Abstract
Existing RGB-D tracking algorithms advance the performance by constructing typical appearance models from the RGB-only tracking frameworks. There is no attempt to exploit any complementary visual information from the multi-modal input. This paper addresses this deficit and presents a novel algorithm to boost the performance of RGB-D tracking by taking advantage of collaborative clues. To guarantee input consistency, depth images are encoded into the three-channel HHA representation to create input of a similar structure to the RGB images, so that the deep CNN features can be extracted from both modalities. To highlight the discriminatory information in multi-modal features, a feature enhancement module using a cross-attention strategy is proposed. With the attention map produced by the proposed cross-attention method, the target area of the features can be enhanced and the negative influence of the background is suppressed.
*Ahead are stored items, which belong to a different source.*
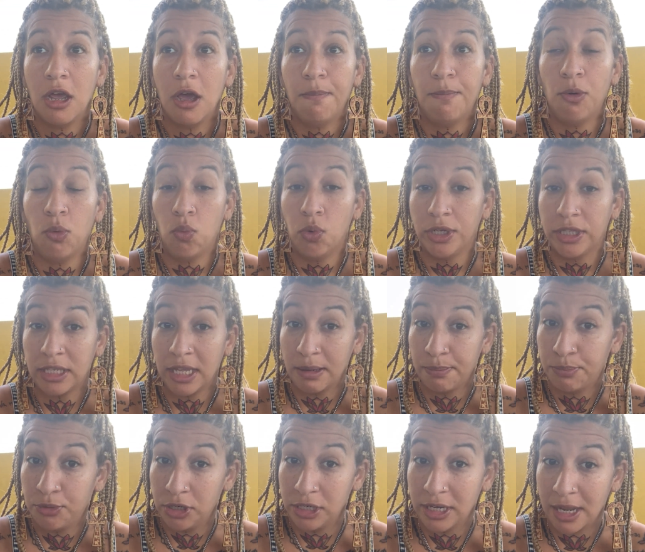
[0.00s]
but what they
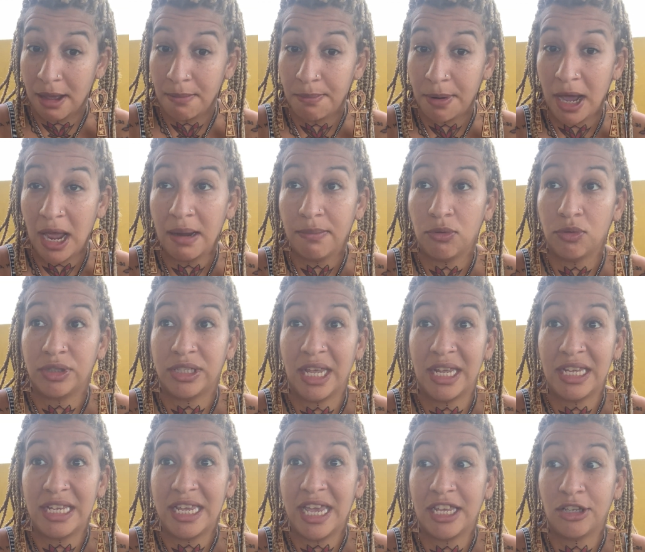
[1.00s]
put in that Bible is that
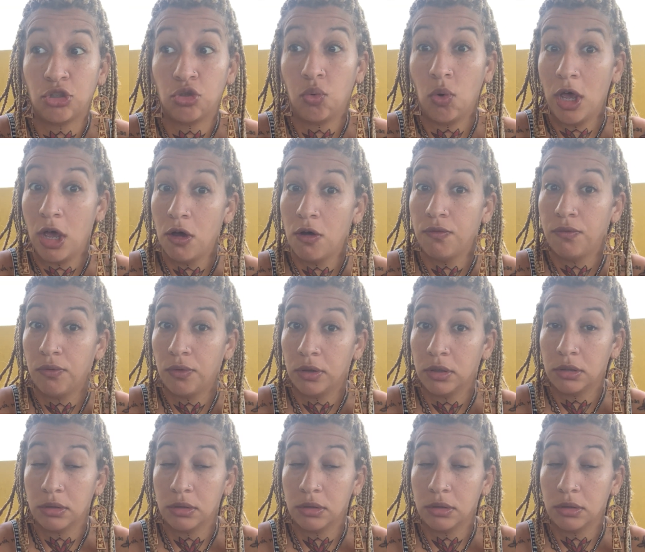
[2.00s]
he had 12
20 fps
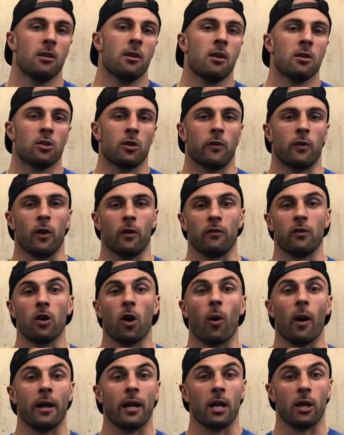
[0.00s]
So if you have
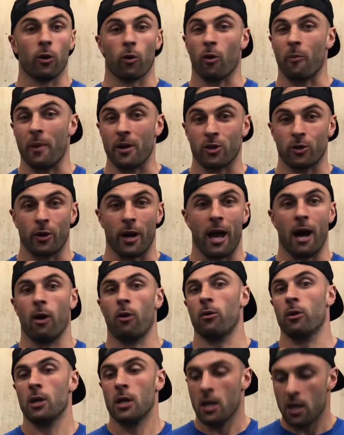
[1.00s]
no idea and you don't measure it out,
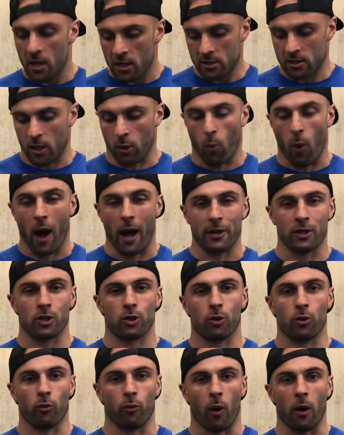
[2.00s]
set a watch,
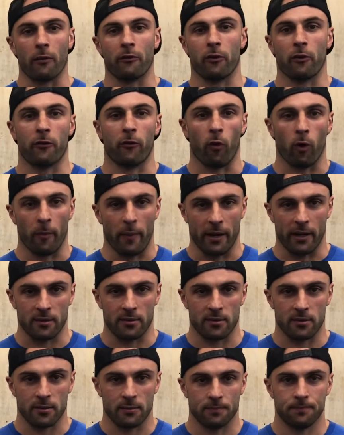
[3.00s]
run for 4
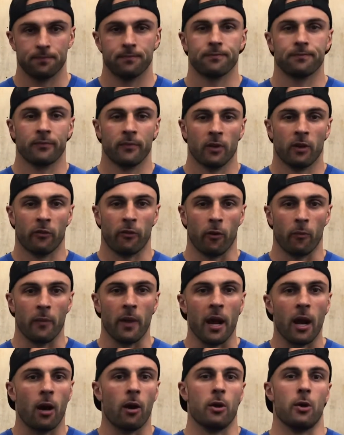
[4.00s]
minutes. From
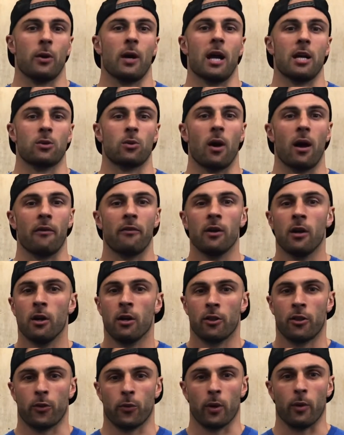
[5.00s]
there, you guys will have
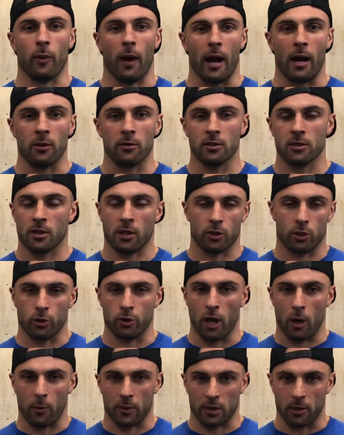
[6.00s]
3 rounds because you're
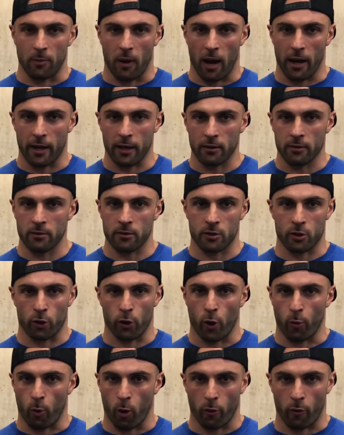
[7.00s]
done with the buy-in, so
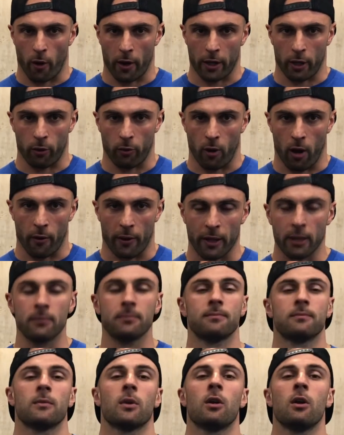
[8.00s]
no more running or rowing.
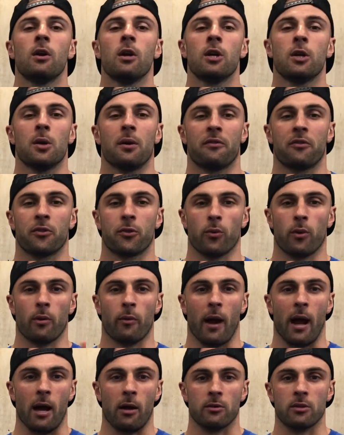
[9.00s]
You have 3
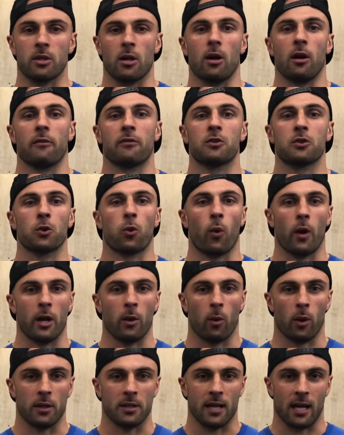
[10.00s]
rounds of
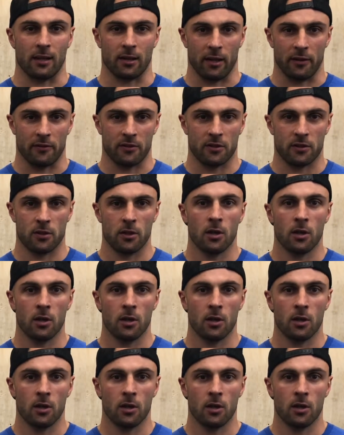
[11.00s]
21 deadlifts.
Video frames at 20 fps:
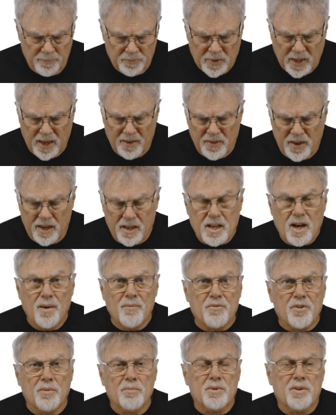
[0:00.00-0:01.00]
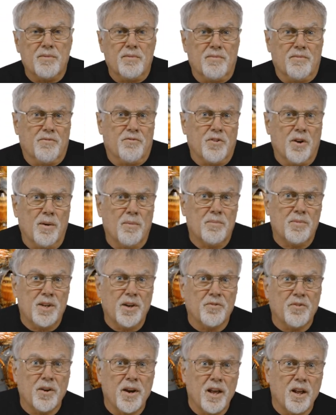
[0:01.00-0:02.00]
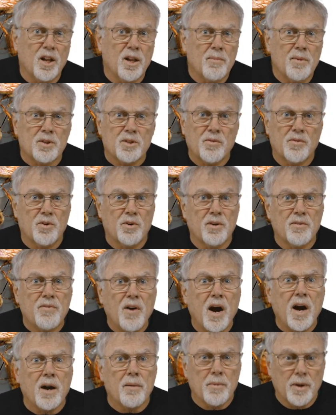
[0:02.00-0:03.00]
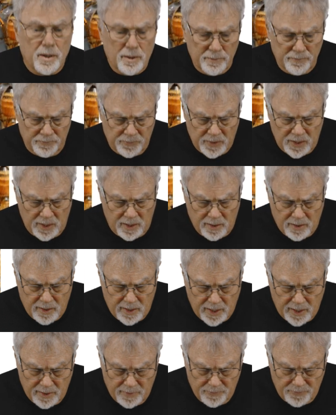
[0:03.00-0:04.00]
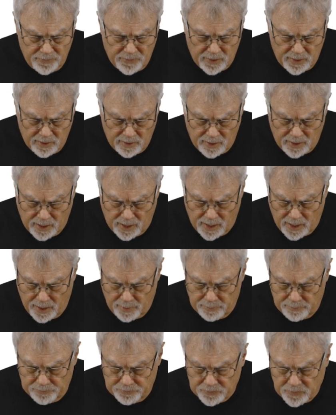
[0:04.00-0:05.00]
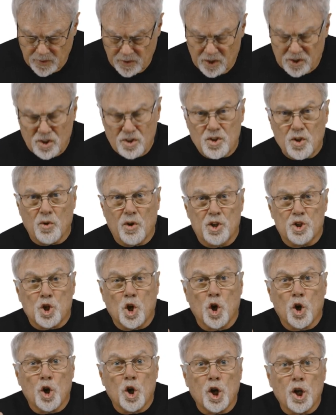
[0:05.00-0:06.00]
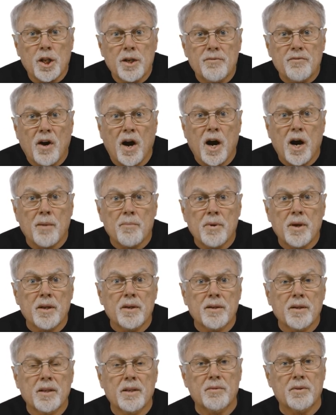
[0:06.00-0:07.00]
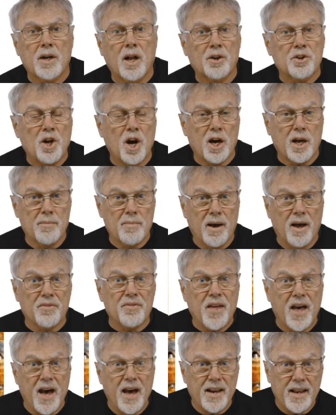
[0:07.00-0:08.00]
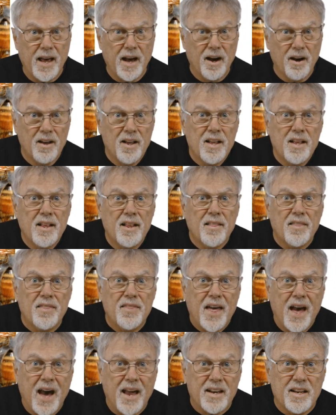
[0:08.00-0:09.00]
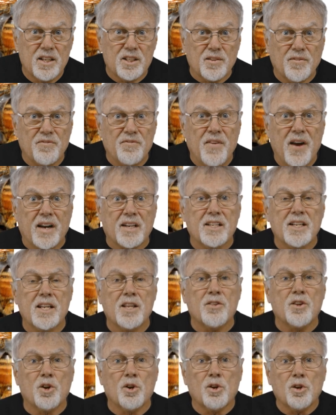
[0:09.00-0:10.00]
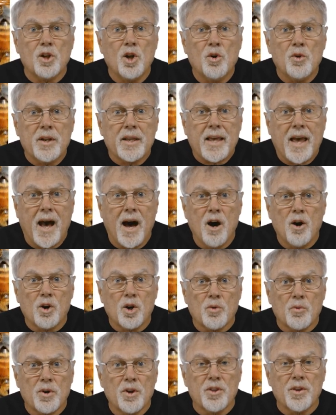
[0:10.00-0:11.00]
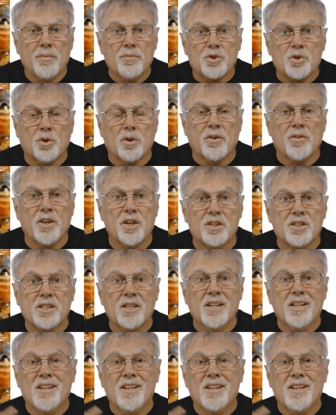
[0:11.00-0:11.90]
And they come from different elements of their environment. This is their internal environment, and I'll talk about that, how that is affecting their loading algorithm, sort of this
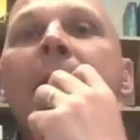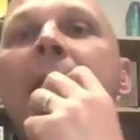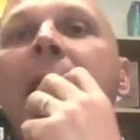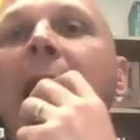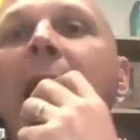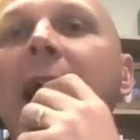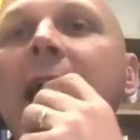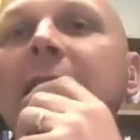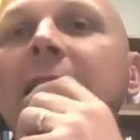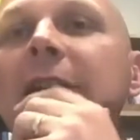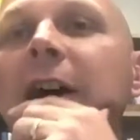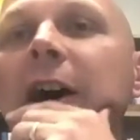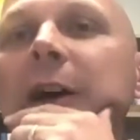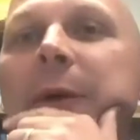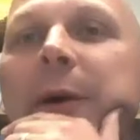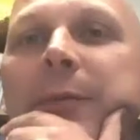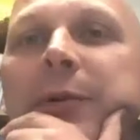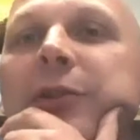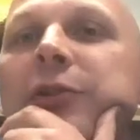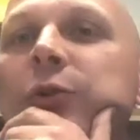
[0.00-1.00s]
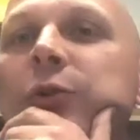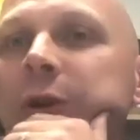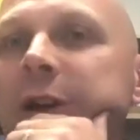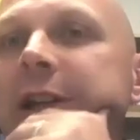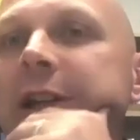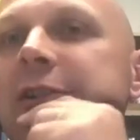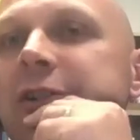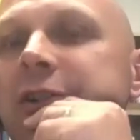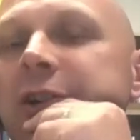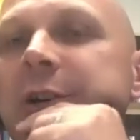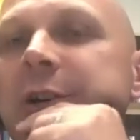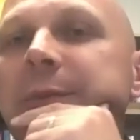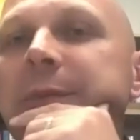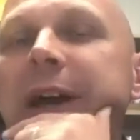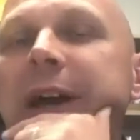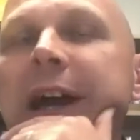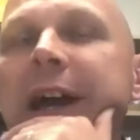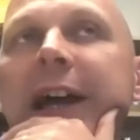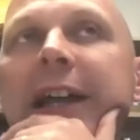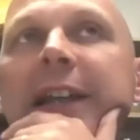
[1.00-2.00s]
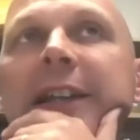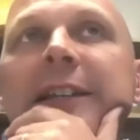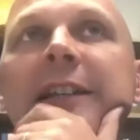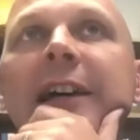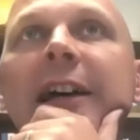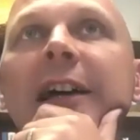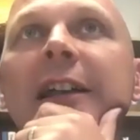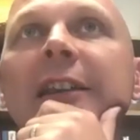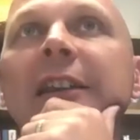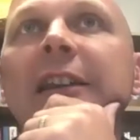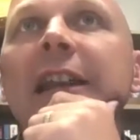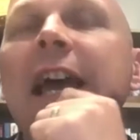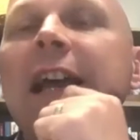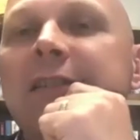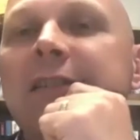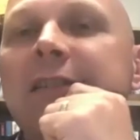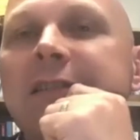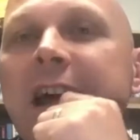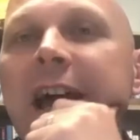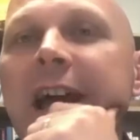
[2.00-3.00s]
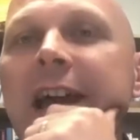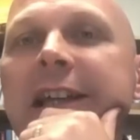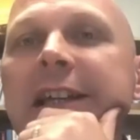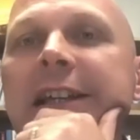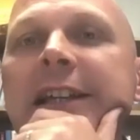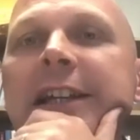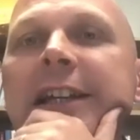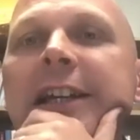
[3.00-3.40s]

And I remember talking to him, and the next day,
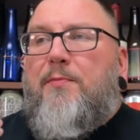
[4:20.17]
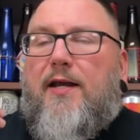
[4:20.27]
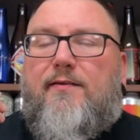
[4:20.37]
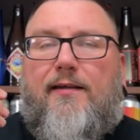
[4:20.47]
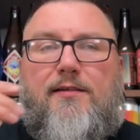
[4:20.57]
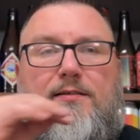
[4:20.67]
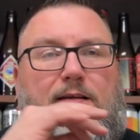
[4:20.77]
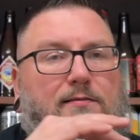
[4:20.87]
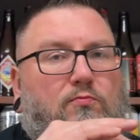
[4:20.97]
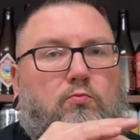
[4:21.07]
it's like just
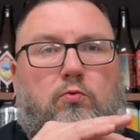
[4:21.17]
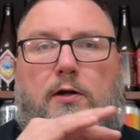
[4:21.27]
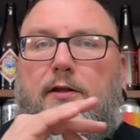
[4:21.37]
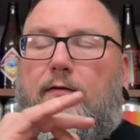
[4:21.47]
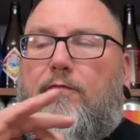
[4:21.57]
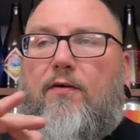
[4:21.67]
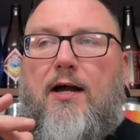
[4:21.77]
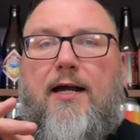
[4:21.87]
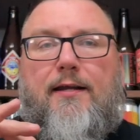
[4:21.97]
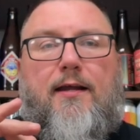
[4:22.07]
this really
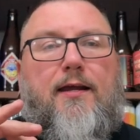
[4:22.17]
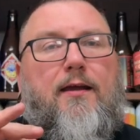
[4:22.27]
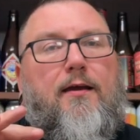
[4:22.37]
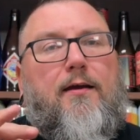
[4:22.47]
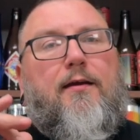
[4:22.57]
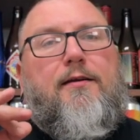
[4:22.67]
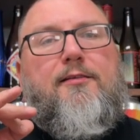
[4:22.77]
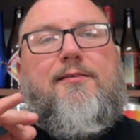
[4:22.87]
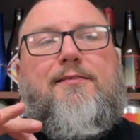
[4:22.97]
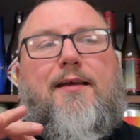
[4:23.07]
fine like
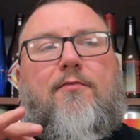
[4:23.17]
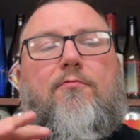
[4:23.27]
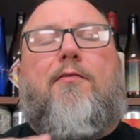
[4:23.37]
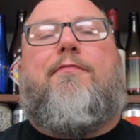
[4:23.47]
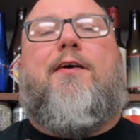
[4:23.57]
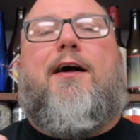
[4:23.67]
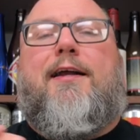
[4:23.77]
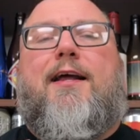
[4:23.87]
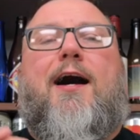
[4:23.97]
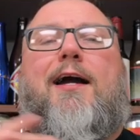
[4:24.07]
this is like
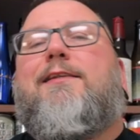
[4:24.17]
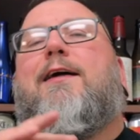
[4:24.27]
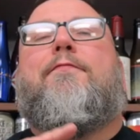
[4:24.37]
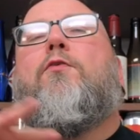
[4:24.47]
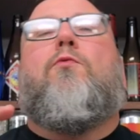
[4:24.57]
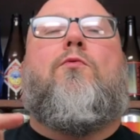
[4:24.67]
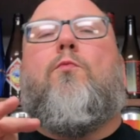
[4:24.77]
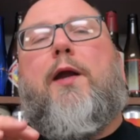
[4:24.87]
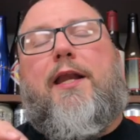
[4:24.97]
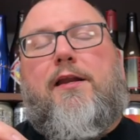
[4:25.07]
refined high level
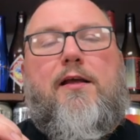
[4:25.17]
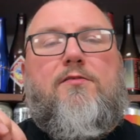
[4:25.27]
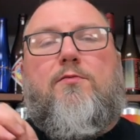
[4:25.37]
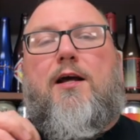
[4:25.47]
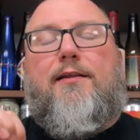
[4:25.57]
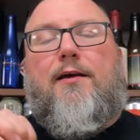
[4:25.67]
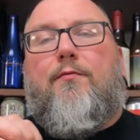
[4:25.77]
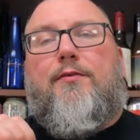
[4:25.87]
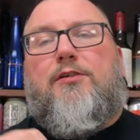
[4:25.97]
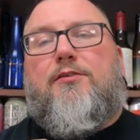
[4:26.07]
weediness we're not
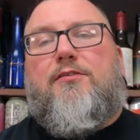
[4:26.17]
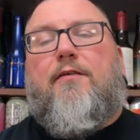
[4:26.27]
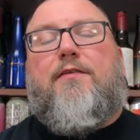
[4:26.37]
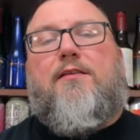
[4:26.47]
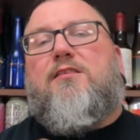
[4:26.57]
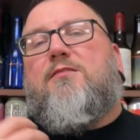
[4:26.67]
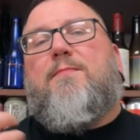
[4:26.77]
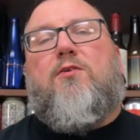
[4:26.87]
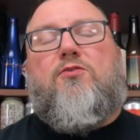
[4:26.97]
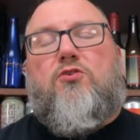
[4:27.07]
dealing with just stuff that
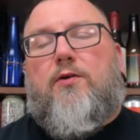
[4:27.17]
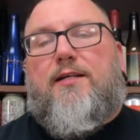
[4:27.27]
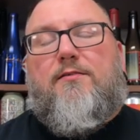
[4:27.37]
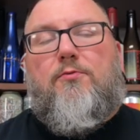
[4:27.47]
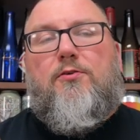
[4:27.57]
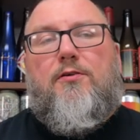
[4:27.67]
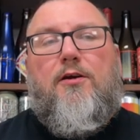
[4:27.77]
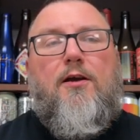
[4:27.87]
smells crazy we're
Besides, we address the potential tracking failure by introducing a long-term mechanism. The experimental results obtained on the well-known benchmarking datasets, including PTB, STC, and CTDB, demonstrate the superiority of the proposed RGB-D tracker. On PTB, the proposed method achieves the highest AUC scores against compared trackers across scenarios with five distinct challenging attributes. On STC and CDTB, our FECD obtains an overall AUC of 0.630 and an F-score of 0.630, respectively.
•The single-channel depth maps were encoded into three-channel HHA images.•A feature enhancement method with a cross-attention module to enhance features.•A long-term tracking mechanism to detect failures and recapture lost targets.•Experiments were conducted on several standard tracking benchmarking datasets.